## DESCRIPTION OF THE TASK
A faithful transcription of all the data, images excluded, is the required answer.

## DATA EXCERPT
▶

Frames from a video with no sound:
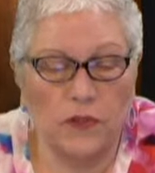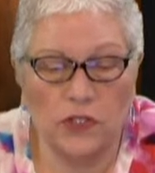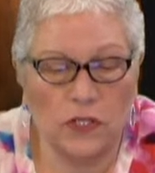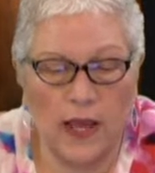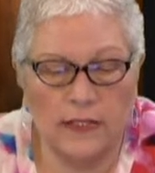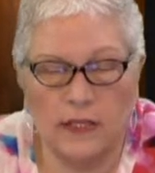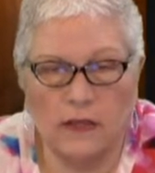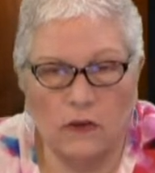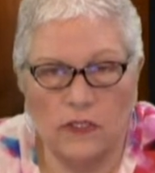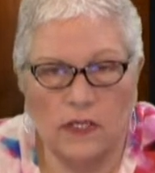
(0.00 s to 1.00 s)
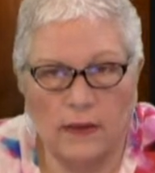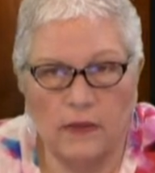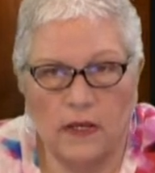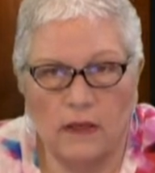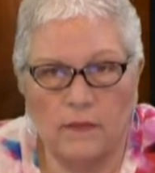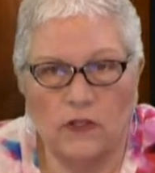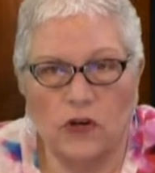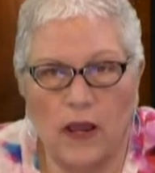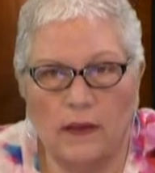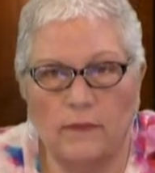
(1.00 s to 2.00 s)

of July is not the only time that it can be trying,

◀

## TASK ANSWER
Frames from a video with no sound:
(0.00 s to 1.00 s)
(1.00 s to 2.00 s)

of July is not the only time that it can be trying,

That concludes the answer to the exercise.